65438+ More than 0.90% of the total income comes from dividends, interest and net capital gains, and less than 30% comes from short-term profits;

2. The dividends paid by it account for at least 90% of the net investment income;

3. It is not a holding company, and has not maintained a large number of diversified operations (this is stipulated by law).

Therefore, tax-free investment companies regularly pay enterprise income tax on this part of undistributed income, but not on this part of income distributed to shareholders. As a channel for shareholders to receive dividends, investment companies inform shareholders (that is, investors who invest in funds) to receive dividends. These shareholders pay personal income tax on interest, dividends and short-term capital gains, and pay capital gains tax on this part of the income from long-term capital gains.

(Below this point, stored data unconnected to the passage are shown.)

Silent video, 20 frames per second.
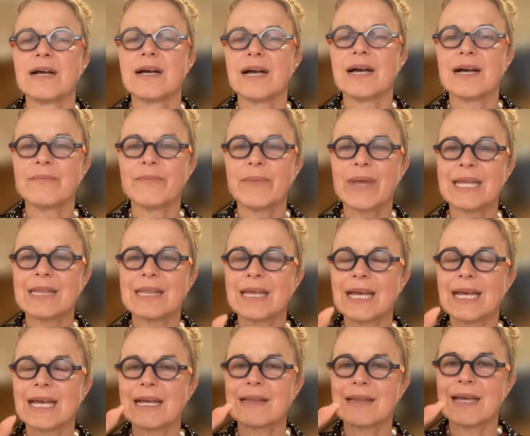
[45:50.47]
And
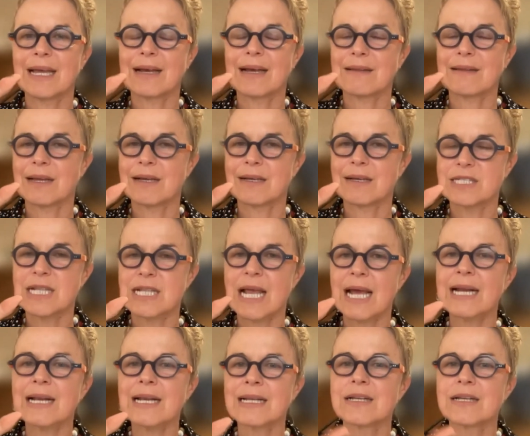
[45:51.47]
they're
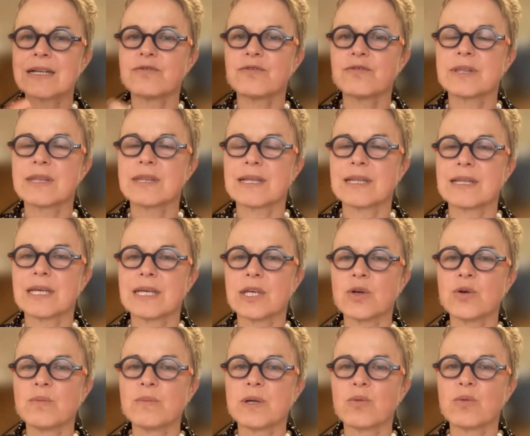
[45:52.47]
slightly different than the
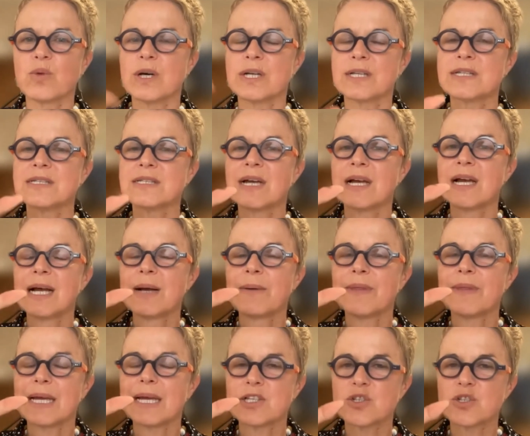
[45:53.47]
human ones.
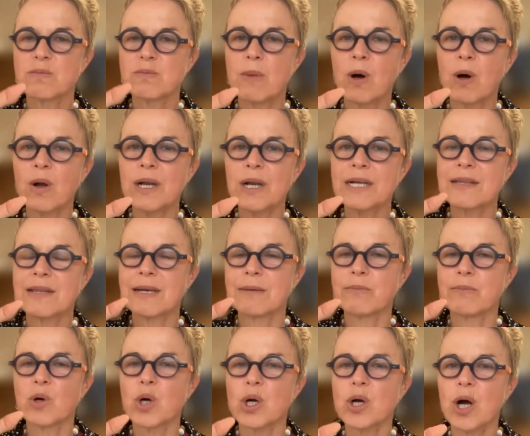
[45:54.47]
They're smaller, they're
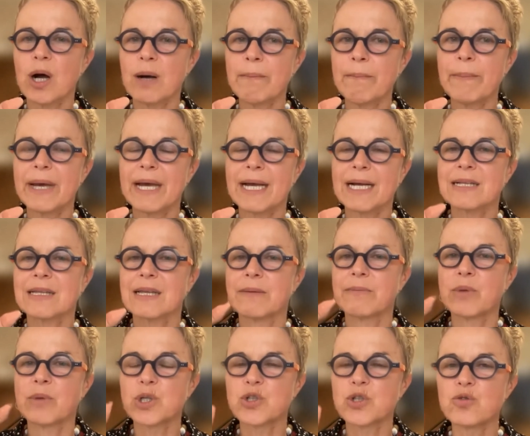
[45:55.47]
more compact, they're
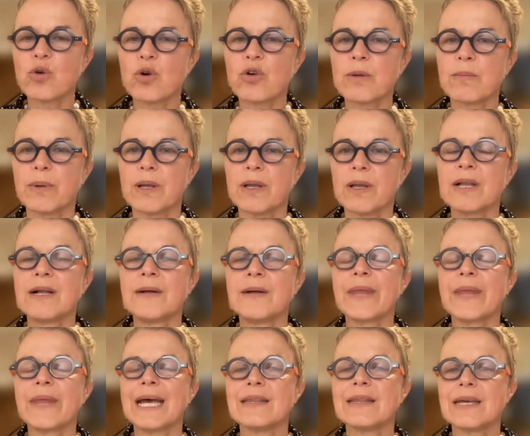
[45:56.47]
more durable,
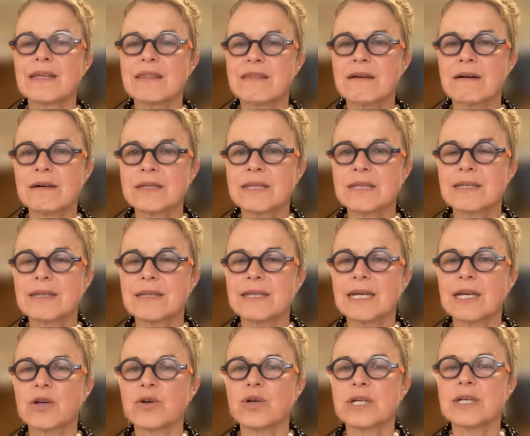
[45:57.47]
and they thought that
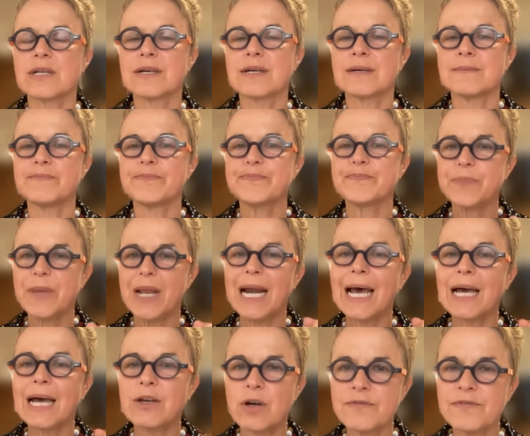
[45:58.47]
they could
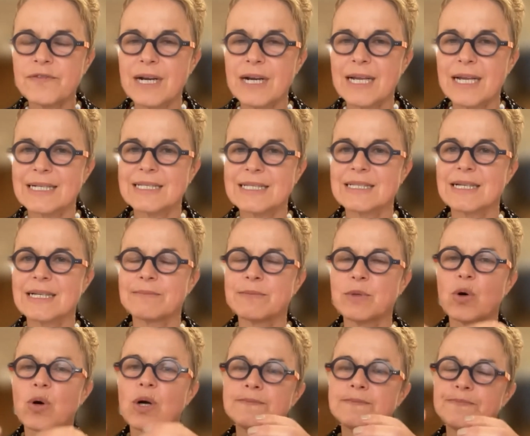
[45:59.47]
lyophilize
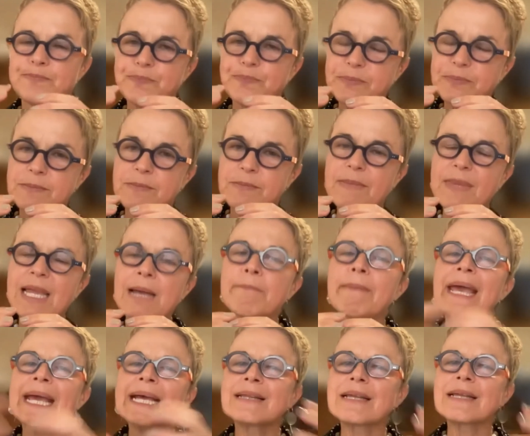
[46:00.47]
them or
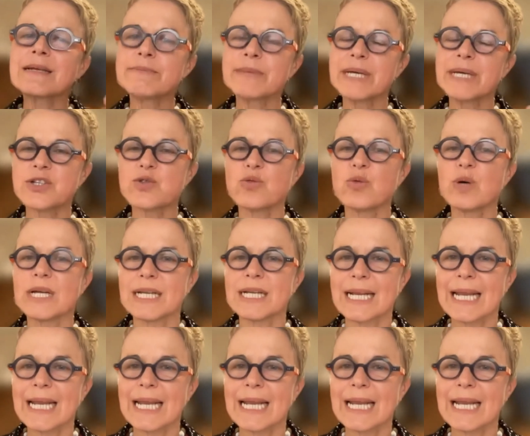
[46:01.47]
make them into an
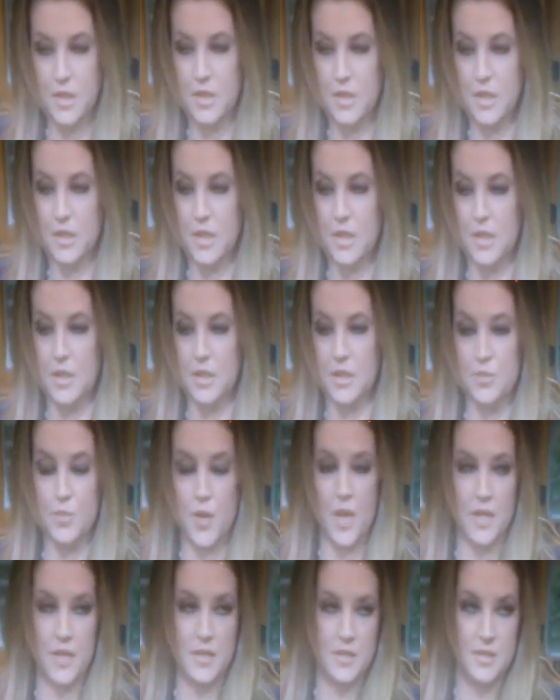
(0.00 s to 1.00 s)
he
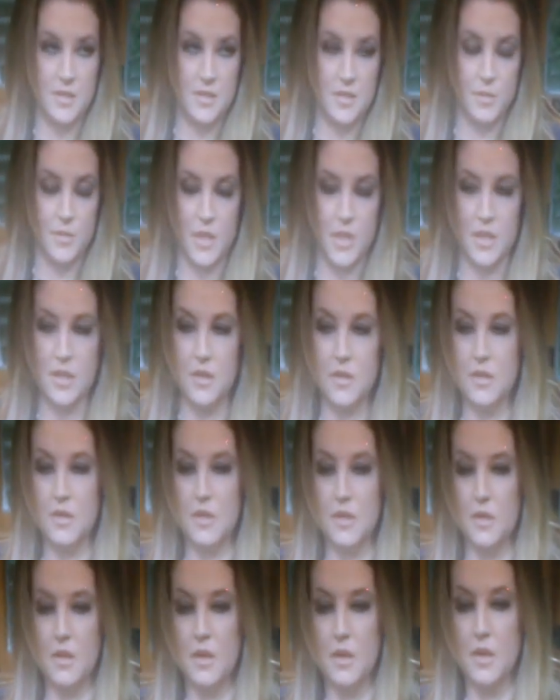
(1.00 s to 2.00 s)
expressed to me
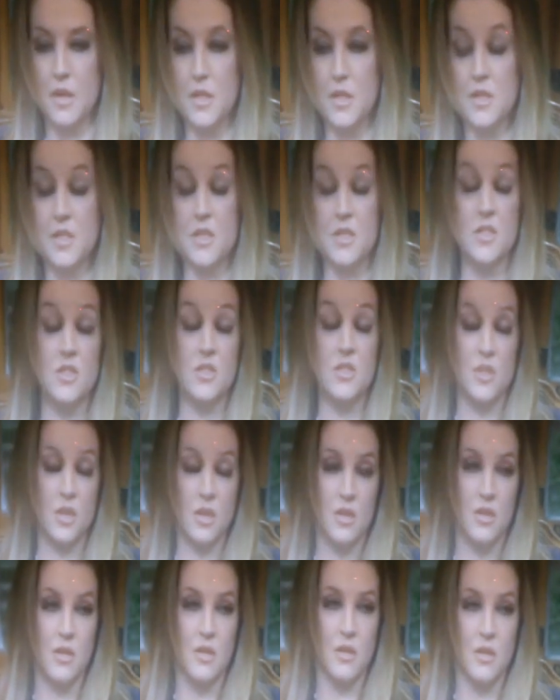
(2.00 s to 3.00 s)
his
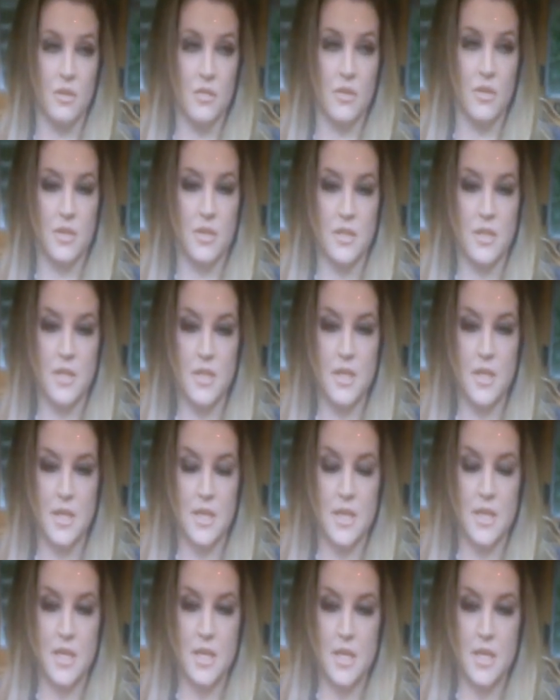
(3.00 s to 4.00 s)
concern over
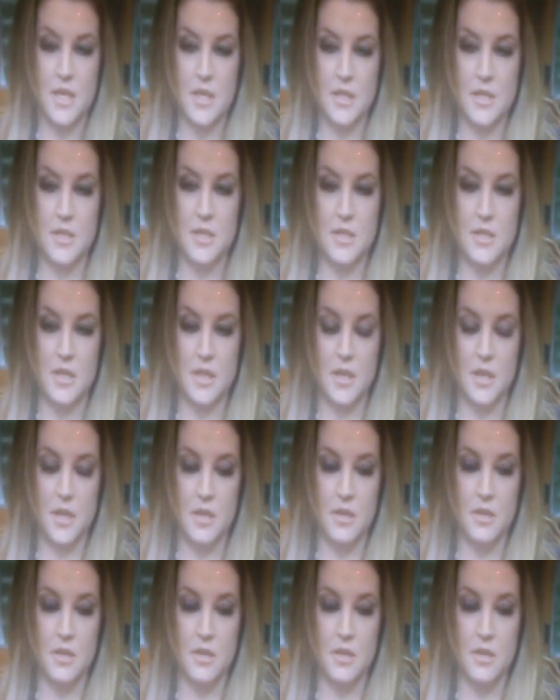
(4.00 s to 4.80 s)
his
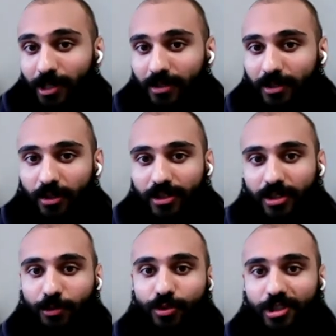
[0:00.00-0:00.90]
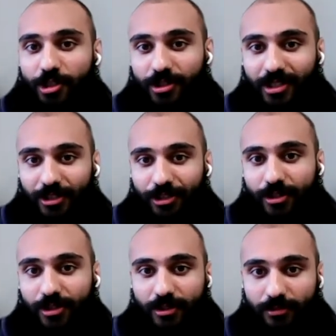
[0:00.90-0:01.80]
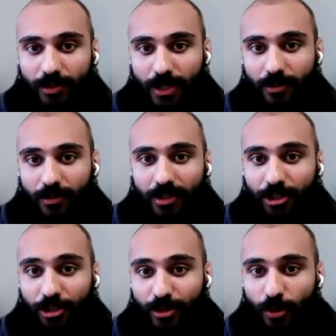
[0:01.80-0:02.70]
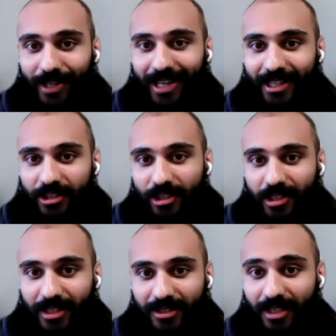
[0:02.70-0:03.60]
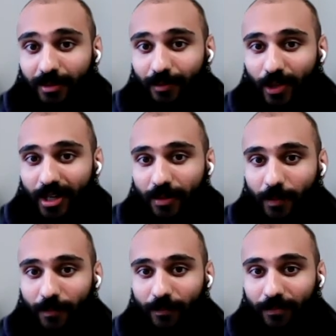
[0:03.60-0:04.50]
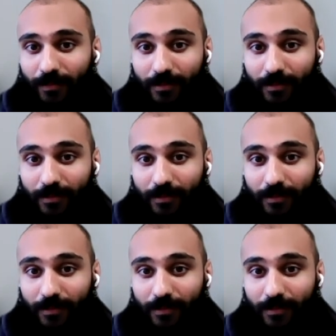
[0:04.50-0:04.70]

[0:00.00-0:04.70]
Maybe there are some creatures that just, they just don't age in that same way.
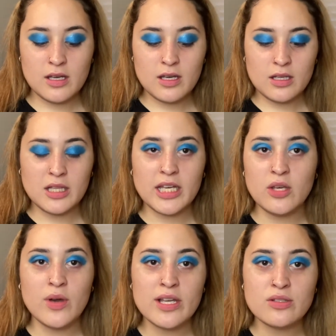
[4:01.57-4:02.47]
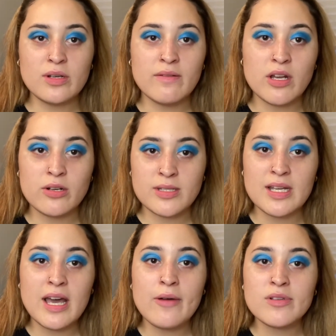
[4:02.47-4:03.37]
Like, you guys don't even understand.
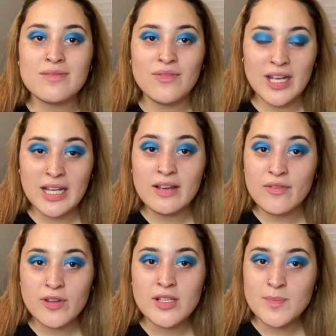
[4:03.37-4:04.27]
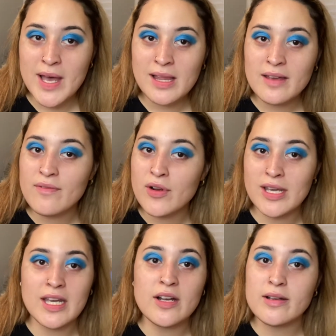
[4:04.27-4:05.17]
I was fiending for this palette for
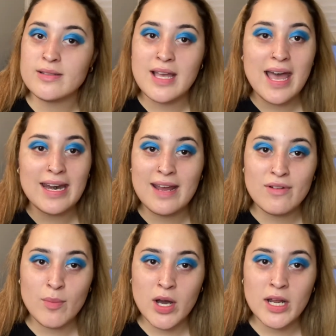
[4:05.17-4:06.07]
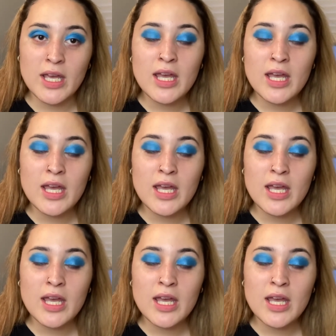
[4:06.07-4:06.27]
years. I never bought it.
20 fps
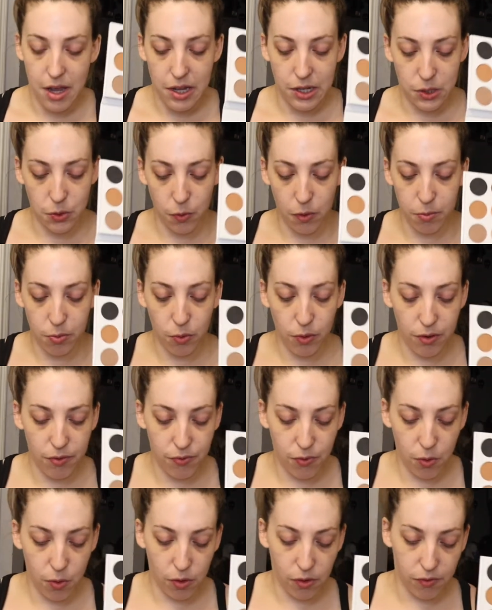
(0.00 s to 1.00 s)
it's
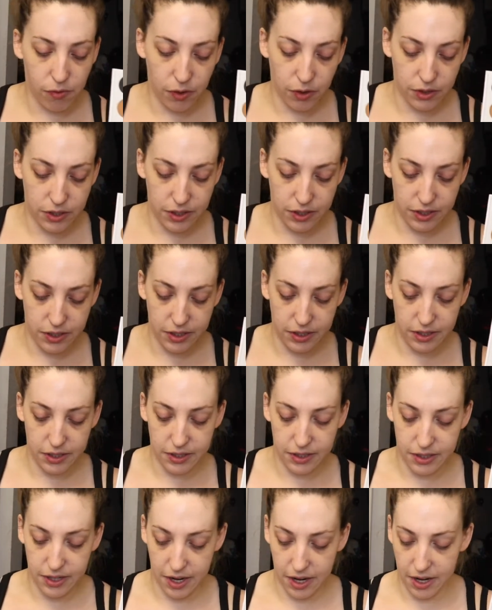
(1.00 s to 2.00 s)
1.4 versus this
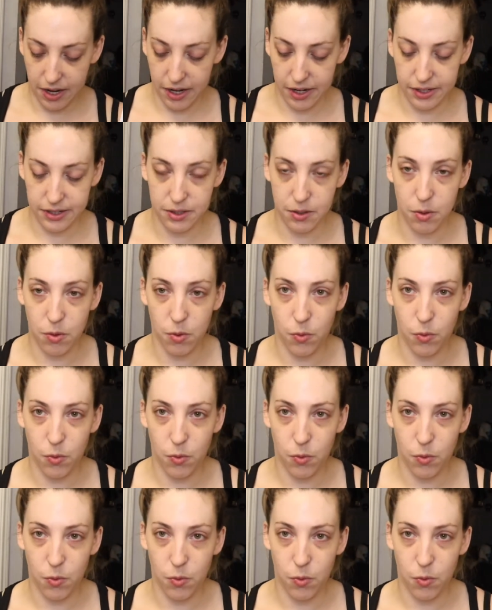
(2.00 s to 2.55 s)
is saying it's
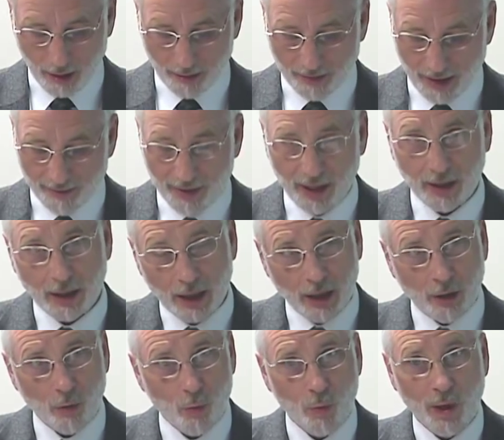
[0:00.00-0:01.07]
of having
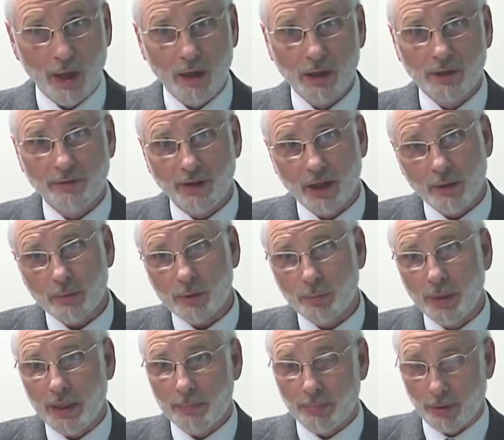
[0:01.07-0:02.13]
well-developed
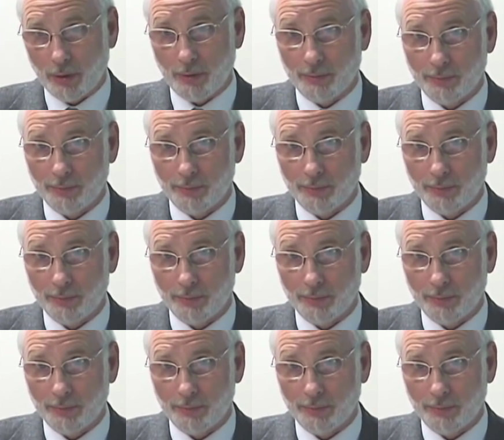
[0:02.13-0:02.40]
people.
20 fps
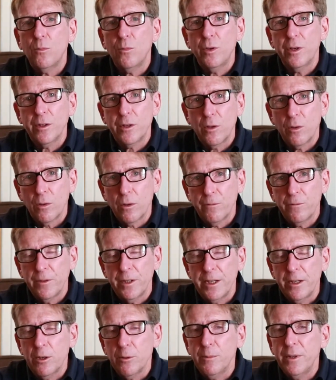with
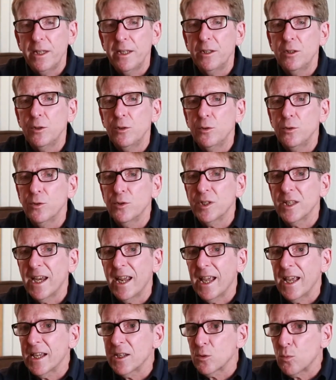chlorpheniramine, use it
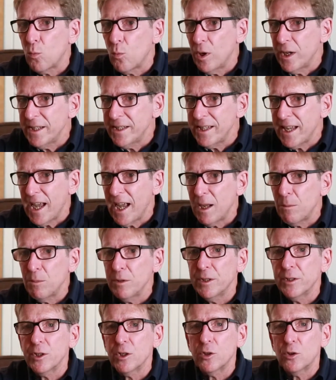as 1
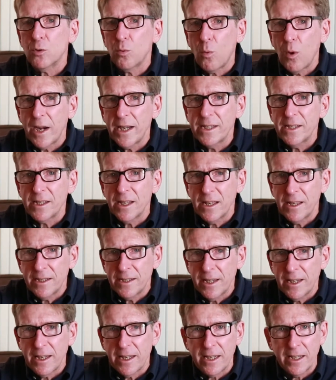tablet twice a
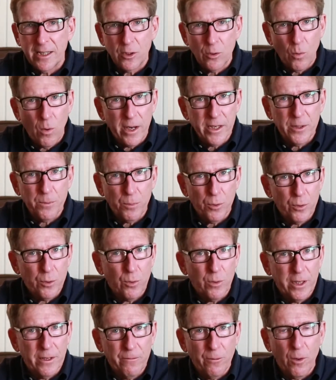day, twice per
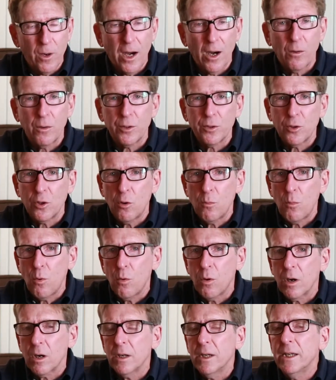24 hours, no
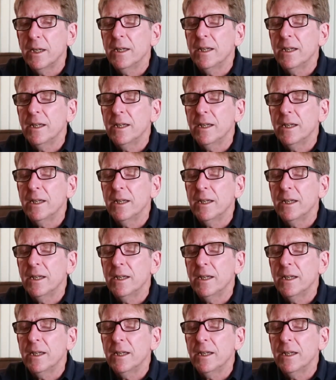more.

According to the Japanese tax law, the income obtained by investment fund management companies from the use of trust property is not subject to income tax as long as they comply with relevant regulations. At the same time, investment fund management companies are not regarded as legal persons, so they do not have to pay corporate tax.

At present, most countries in the world stipulate that investment funds can be tax-free after meeting certain conditions. The theory that investment fund income can be tax-free is transmission theory. According to this theory, investment funds are unique. It is just an organized channel and an agency between investors and diversified securities. The property it manages has no ownership and the fund has no real name. Its obligation is to distribute the proportion of income to investors. Therefore, if taxation is imposed, it will inevitably lead to repeated taxation.

When considering its investment objectives, investment funds should understand the relevant provisions of the law in detail and strive for more favorable tax status and tax-free treatment.